Can we stop aging and live forever? Well, do you know that theoretically at least, that is possible ! That is provided that we can live in absolutely perfect conditions.

In an experiment conducted by Nobel Prize winner, Dr. Alexis Carrel of the Rockefeller Institute for Medical Research in 1942,it was demonstrated that live tissue have the potential to live indefinitely! In the experiment, Dr Carrell took a small piece of heart tissue from a chicken embryo and managed to sustain the life of the tissue by immersing it in a solution of nutrients. The cells got their food from the nutrient-containing solution and exerted their metabolic waste into the same solution. The solution was changed daily and the chicken tissue lived for an amazing 29 years and could possibly have continued to live till today if not for a careless mistak by Dr. Carrell’s assistant who forgot to change the polluted solution one night, which resulted in the tissue poisoned and killed by its own waste.

Of course that was only a laboratory experiment, we do not live in test tubes, our body is much more complex than just a piece of tissue, and neither do we live in perfectly controlled conditions.

However, the results of such experiments do suggest that we can literally live our lifw to the fullest if we can adjust our living conditions towards idealistic conditions as far as possible. In fact, several scientists believe that given the right conditions, an average person has the potential to live at least 120 years or more. Compared with the general life expectancy of 70-80 years, the average person should have the potential to live some 40 years more! Or put it in a different way, the general life expectancy has been cut short by some 40 years due to the premature advancement of degenerative of ageing diseases.

There are several causes that scientists attribute to premature ageing, and the one that scientists generally consider to be the greatest contributing factor id free radical demage. Free radical are highly reactive unstable molecules that can damage the cellular membranes and DNA of our body cells and mutating DNA, they cause cumulative damage, setting the stage for speeding up ageing by accelerating the ’wear and tear’ process of our body, and causing the various degenerative diseases which plague our population today.

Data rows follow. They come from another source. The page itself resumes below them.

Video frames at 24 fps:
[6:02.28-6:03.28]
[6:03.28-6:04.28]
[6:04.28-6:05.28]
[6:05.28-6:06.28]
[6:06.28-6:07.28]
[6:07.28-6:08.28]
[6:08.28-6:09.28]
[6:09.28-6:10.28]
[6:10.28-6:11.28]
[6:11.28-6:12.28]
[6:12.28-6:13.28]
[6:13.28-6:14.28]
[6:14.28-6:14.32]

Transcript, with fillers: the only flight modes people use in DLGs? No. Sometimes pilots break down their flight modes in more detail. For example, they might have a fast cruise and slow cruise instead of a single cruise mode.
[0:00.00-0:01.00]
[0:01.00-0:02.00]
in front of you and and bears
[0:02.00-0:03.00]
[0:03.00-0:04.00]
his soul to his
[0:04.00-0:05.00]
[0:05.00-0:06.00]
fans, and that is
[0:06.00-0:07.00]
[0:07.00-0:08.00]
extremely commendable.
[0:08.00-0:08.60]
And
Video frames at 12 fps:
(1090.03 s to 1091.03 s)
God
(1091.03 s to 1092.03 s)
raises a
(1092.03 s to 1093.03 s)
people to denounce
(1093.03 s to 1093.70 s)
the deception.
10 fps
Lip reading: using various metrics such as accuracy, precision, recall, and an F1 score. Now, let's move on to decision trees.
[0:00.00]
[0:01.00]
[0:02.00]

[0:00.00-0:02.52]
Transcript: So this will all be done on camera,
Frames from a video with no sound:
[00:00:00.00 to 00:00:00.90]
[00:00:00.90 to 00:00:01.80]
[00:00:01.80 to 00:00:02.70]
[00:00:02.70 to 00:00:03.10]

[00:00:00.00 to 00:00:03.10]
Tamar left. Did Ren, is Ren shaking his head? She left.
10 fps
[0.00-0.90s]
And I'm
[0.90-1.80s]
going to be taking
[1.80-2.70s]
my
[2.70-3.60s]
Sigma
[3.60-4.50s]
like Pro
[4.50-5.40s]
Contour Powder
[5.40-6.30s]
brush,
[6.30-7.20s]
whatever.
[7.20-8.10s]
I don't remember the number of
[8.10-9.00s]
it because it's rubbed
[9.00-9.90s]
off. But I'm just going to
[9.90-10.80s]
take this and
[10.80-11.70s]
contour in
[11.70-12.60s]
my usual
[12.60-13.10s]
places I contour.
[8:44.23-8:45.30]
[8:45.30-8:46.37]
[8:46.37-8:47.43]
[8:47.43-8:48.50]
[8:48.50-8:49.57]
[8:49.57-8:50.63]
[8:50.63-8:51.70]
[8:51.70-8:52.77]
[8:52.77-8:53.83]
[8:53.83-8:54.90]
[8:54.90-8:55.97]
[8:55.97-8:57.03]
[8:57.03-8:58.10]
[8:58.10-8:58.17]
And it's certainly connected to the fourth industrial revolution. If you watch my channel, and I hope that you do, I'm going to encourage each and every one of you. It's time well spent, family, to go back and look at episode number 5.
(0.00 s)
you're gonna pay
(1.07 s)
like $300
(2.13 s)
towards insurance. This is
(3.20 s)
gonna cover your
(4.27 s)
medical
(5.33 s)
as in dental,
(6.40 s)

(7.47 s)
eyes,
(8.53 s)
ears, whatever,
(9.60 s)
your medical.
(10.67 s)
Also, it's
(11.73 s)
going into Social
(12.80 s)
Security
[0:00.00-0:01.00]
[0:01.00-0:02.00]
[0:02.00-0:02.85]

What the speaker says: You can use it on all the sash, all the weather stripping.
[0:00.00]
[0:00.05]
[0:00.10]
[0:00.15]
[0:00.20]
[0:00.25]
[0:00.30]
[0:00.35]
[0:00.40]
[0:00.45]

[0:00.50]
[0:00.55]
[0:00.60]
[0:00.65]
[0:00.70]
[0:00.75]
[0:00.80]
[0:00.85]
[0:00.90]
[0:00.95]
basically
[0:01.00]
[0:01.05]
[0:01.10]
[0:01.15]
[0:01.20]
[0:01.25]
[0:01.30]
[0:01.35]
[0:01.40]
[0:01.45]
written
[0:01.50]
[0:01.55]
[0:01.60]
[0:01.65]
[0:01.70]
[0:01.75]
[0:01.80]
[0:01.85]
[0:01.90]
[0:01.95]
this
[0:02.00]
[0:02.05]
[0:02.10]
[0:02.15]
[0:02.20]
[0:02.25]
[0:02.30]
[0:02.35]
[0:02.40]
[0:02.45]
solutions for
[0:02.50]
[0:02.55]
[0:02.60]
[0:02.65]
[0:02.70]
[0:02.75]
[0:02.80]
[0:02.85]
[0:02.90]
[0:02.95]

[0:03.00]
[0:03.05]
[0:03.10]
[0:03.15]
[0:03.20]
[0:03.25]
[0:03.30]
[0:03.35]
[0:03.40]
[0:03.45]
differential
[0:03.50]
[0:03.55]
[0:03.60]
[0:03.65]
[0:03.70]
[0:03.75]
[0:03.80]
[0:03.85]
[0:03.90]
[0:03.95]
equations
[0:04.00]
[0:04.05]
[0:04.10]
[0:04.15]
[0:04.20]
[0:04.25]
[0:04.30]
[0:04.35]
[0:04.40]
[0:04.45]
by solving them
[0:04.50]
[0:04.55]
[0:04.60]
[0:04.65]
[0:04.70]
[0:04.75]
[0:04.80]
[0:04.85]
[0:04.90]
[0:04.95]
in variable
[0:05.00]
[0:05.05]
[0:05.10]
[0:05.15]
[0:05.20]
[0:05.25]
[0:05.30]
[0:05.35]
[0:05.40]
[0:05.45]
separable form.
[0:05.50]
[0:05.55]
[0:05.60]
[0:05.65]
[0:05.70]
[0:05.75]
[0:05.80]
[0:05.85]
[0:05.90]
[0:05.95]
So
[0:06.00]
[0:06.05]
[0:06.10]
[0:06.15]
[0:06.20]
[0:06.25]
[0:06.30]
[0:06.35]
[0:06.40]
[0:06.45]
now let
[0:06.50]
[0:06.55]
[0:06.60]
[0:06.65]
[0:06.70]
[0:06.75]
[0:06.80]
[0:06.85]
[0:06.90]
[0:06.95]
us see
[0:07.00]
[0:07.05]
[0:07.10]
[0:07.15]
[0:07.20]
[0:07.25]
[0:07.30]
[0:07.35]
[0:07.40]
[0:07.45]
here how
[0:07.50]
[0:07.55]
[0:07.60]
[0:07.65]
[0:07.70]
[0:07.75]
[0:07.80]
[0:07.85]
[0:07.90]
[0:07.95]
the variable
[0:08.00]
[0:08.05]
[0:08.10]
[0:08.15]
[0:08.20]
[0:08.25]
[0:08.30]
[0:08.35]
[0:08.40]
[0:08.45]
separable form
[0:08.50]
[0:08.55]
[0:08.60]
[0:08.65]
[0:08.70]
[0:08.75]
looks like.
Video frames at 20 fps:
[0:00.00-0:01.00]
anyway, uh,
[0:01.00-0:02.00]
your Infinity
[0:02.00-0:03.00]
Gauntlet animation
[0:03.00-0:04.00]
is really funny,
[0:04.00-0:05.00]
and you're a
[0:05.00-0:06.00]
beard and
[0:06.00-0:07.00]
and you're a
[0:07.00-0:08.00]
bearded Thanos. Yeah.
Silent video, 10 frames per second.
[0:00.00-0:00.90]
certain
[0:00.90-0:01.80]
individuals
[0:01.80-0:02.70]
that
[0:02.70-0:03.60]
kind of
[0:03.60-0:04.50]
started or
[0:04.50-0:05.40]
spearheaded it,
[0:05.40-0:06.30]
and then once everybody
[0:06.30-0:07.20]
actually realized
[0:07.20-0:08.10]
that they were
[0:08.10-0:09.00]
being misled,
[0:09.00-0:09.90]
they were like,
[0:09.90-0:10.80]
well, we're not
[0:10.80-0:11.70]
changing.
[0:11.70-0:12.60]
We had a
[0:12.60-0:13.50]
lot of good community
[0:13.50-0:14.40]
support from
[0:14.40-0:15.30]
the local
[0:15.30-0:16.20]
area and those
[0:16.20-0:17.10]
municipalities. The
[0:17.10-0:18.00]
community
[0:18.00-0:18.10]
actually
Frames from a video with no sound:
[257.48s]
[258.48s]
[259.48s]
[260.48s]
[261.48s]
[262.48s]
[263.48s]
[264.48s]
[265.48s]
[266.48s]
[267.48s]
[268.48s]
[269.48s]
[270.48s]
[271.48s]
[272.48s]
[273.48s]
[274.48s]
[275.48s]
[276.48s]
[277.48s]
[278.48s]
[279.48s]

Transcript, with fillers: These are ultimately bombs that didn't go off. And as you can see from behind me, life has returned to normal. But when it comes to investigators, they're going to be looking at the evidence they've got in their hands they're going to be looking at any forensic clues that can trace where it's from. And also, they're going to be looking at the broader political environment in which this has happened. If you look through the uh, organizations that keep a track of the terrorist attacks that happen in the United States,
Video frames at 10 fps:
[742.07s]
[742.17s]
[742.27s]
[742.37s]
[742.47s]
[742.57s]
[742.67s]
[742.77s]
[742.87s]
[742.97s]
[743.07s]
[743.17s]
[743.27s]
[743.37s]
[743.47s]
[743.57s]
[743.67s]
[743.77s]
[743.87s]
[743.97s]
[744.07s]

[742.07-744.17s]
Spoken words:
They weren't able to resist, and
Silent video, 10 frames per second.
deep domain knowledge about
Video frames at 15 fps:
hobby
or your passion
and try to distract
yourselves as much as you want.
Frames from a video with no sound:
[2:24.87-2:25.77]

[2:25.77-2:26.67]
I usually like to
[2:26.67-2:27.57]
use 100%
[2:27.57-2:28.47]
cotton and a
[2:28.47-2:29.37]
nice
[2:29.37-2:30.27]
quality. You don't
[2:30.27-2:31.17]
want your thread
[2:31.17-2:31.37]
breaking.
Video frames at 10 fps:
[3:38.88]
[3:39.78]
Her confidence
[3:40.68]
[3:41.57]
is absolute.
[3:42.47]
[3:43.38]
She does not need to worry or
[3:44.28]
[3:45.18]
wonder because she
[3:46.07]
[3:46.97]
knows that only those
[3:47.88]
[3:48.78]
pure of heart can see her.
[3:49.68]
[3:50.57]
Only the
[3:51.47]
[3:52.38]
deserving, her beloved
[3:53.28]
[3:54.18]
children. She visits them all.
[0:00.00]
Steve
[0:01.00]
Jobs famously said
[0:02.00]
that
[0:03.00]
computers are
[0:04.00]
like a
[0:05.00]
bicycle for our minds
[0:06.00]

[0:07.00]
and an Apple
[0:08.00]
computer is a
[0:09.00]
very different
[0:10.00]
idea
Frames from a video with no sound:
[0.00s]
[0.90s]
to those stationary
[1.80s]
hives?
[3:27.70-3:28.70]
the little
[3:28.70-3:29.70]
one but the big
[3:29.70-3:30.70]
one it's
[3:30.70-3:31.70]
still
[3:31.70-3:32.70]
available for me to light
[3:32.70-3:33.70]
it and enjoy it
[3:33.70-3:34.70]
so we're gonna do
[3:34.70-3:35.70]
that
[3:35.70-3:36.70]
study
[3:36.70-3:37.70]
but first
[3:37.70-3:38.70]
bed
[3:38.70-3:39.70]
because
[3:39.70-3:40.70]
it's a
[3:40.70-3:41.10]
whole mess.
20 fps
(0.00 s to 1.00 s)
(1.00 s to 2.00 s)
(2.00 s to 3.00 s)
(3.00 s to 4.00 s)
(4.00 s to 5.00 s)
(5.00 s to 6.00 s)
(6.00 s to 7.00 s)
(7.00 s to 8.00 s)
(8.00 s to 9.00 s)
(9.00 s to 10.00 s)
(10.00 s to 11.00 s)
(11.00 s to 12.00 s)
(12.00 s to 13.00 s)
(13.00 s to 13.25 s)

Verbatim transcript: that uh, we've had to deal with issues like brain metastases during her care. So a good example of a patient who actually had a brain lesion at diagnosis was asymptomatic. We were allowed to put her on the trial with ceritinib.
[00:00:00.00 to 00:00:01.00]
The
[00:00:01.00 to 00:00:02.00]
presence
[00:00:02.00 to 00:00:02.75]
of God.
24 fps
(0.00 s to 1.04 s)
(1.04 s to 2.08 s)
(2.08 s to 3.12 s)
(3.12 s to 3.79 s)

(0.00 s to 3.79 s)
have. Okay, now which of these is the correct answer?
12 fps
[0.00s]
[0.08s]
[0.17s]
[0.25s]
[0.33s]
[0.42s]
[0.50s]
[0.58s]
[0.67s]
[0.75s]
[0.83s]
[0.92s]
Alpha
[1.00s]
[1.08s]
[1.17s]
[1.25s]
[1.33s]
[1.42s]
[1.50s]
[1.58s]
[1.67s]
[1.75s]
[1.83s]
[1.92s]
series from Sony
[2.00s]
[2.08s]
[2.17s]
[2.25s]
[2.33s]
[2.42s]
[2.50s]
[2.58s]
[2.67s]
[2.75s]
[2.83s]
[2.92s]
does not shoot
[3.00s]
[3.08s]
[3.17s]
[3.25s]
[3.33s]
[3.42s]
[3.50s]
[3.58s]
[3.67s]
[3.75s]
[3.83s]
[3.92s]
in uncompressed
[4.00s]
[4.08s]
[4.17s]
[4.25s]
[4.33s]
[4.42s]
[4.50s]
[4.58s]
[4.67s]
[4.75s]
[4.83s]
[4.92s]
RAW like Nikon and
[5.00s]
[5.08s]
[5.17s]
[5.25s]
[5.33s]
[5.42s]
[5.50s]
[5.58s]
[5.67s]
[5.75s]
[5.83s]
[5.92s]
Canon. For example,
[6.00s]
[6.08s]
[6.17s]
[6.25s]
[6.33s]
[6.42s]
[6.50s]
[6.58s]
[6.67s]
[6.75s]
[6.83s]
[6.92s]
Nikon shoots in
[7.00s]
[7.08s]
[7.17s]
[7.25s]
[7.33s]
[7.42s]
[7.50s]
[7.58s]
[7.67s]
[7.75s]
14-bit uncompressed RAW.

In fact, it is believe that some 80% or more of all degenerative diseases are due to free radical damage.

Research has led scientists to discover certain nutrients called antioxidants which can protect body cells against the destructive effects of the free radicals. By preserving the inregrity of individual cells which make up the whole body, antioxidants help to reduce the premature ageing effect, hence playing a major role in maintaining health and youthful vigor.

This discovery is supported by various studies that showed that laboratory animals with a high concentration of antioxidants in their body generally have a longer life span than those with a lower level of antioxidants. Other studies have shown that feeding laboratory mice with antioxidants increased their average life span.

Our body itself produces certain amounts of potent antioxidants. However, their production declines with age. Therefore as the production declines, degenerative diseases,i.e the numerous diseases that are associated with ageing would appear. Supplementation or intake from foods that rich in antioxidants can help to restore youthful levels of these internal antioxidants.